Published online by Cambridge University Press: 15 September 2009
In Part I, I showed that Suarez's efforts to save the substantial form emphasized its role as a physical principle justified primarily on empirical rather than metaphysical or purely logical grounds. By relating both his account and that of Aquinas to the a priori argument Descartes offers to Regius, I argued that something akin to Suarez's conception of the substantial form as a self-subsistent, partial substance, rather than the Thomist view, is probably the target of Descartes' charge that material substantial forms are inconsistent with the Scholastic definition of a substantial form. Hence Suarez's definition of the substantial form makes it easy for Descartes to reduce this particular Scholastic doctrine to absurdity. Such late Scholastic metaphysical innovations thus constitute a vital sine qua non in the shift from hylomorphism to mechanism. However, while they serve to clarify the nature of Descartes' negative metaphysical arguments against material substantial forms, they are insufficient to account for the positive view he developed to replace them.

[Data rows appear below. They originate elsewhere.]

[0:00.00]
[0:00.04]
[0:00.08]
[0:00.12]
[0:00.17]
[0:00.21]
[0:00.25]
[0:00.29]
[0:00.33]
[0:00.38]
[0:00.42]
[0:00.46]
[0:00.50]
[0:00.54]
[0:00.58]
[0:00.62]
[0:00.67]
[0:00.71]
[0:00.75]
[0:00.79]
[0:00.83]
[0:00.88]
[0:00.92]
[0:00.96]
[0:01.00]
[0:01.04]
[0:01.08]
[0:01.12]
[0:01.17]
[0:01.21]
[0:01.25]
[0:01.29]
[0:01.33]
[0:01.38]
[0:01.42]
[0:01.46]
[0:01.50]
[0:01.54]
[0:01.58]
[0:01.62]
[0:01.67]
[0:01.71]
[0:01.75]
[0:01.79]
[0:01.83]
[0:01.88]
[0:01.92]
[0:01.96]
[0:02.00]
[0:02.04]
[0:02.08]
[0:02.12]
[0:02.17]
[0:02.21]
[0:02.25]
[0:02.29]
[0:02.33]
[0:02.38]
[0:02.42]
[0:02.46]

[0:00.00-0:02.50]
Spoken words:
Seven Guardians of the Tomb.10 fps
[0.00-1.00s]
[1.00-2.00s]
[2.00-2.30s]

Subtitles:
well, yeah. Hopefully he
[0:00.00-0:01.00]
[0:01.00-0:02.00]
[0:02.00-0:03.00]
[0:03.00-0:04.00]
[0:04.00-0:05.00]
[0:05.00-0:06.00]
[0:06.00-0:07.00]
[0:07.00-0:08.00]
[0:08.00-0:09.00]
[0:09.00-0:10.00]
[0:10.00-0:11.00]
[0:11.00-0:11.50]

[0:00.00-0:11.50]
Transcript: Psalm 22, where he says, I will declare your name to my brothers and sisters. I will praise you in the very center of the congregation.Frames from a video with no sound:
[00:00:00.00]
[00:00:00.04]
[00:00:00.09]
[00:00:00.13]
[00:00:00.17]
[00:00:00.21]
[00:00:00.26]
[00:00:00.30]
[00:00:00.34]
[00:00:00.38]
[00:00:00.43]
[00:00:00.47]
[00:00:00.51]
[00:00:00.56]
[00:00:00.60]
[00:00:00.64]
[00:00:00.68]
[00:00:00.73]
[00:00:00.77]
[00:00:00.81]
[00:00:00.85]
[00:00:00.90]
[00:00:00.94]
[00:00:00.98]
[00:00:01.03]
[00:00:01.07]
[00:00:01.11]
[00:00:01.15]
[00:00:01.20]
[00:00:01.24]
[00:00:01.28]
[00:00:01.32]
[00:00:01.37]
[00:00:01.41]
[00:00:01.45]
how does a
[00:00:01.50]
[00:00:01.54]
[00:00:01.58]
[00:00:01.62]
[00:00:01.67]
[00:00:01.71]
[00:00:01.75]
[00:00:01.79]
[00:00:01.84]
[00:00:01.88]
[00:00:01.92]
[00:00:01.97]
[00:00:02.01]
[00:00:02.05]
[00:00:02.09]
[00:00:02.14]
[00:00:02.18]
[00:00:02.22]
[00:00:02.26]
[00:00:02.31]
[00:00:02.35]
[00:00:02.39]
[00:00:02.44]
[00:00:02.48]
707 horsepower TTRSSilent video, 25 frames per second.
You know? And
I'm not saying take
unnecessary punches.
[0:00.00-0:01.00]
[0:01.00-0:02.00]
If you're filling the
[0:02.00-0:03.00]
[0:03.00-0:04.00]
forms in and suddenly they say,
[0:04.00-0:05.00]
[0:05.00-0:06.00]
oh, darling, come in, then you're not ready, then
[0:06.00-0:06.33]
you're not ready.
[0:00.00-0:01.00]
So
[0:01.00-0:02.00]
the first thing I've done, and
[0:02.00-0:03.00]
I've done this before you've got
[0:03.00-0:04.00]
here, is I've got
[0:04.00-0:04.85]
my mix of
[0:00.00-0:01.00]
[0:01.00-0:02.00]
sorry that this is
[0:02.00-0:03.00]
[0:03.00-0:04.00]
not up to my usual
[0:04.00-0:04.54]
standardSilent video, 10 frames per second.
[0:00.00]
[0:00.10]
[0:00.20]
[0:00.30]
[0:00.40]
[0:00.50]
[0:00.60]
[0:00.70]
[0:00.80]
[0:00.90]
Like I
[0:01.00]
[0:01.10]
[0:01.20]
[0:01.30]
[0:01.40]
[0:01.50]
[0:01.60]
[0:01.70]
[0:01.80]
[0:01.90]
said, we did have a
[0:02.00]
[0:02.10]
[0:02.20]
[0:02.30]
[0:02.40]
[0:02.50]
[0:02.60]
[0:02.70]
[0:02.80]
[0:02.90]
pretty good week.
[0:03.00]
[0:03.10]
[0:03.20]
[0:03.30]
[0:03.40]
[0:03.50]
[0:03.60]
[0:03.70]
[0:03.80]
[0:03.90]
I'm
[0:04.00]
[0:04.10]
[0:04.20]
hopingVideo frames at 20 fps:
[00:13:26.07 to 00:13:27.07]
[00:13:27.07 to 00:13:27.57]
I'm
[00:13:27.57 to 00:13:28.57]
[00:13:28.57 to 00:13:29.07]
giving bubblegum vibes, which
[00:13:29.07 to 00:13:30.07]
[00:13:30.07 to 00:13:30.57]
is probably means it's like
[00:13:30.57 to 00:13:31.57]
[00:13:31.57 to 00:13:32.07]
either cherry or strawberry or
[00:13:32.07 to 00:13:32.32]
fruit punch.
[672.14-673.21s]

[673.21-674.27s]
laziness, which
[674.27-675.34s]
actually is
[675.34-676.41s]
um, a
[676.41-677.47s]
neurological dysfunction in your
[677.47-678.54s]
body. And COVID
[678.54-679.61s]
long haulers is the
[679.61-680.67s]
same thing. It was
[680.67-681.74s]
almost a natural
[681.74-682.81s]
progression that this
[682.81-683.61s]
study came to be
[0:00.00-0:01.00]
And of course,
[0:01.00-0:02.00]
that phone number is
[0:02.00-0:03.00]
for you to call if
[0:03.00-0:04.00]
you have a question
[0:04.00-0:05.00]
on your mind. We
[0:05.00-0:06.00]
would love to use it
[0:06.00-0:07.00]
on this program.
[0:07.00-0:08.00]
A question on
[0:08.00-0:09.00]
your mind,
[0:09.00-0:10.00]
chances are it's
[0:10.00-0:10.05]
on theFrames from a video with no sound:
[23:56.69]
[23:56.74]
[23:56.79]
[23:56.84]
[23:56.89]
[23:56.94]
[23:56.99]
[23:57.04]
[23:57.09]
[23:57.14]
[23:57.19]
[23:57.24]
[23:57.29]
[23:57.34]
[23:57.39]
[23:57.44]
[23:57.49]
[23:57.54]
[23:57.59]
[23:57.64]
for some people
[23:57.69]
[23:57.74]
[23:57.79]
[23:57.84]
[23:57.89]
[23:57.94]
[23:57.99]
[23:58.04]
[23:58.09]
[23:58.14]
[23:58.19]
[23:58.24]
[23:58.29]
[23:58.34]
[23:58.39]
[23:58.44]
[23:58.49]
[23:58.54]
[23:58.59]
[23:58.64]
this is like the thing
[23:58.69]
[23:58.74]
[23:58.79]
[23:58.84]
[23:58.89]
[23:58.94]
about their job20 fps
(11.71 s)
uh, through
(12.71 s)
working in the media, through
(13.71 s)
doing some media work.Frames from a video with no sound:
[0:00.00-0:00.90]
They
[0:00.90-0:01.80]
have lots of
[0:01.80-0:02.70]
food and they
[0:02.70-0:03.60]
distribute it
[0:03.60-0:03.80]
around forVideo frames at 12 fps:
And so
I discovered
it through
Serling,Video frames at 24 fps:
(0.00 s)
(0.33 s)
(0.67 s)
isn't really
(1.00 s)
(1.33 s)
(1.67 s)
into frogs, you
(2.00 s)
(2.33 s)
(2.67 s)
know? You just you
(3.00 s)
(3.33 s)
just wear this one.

I now turn to the remaining scientific arguments against substantial forms that Descartes recommends to Regius, namely, the nature/machine analogy and his appeal to the success of mechanistic explanations.
In this part of the book, I will argue that Descartes bases his initial replacement of material substantial forms with mechanisms on objections to the form of scientific explanation employed in Aristotelian physics rather than on metaphysical concerns.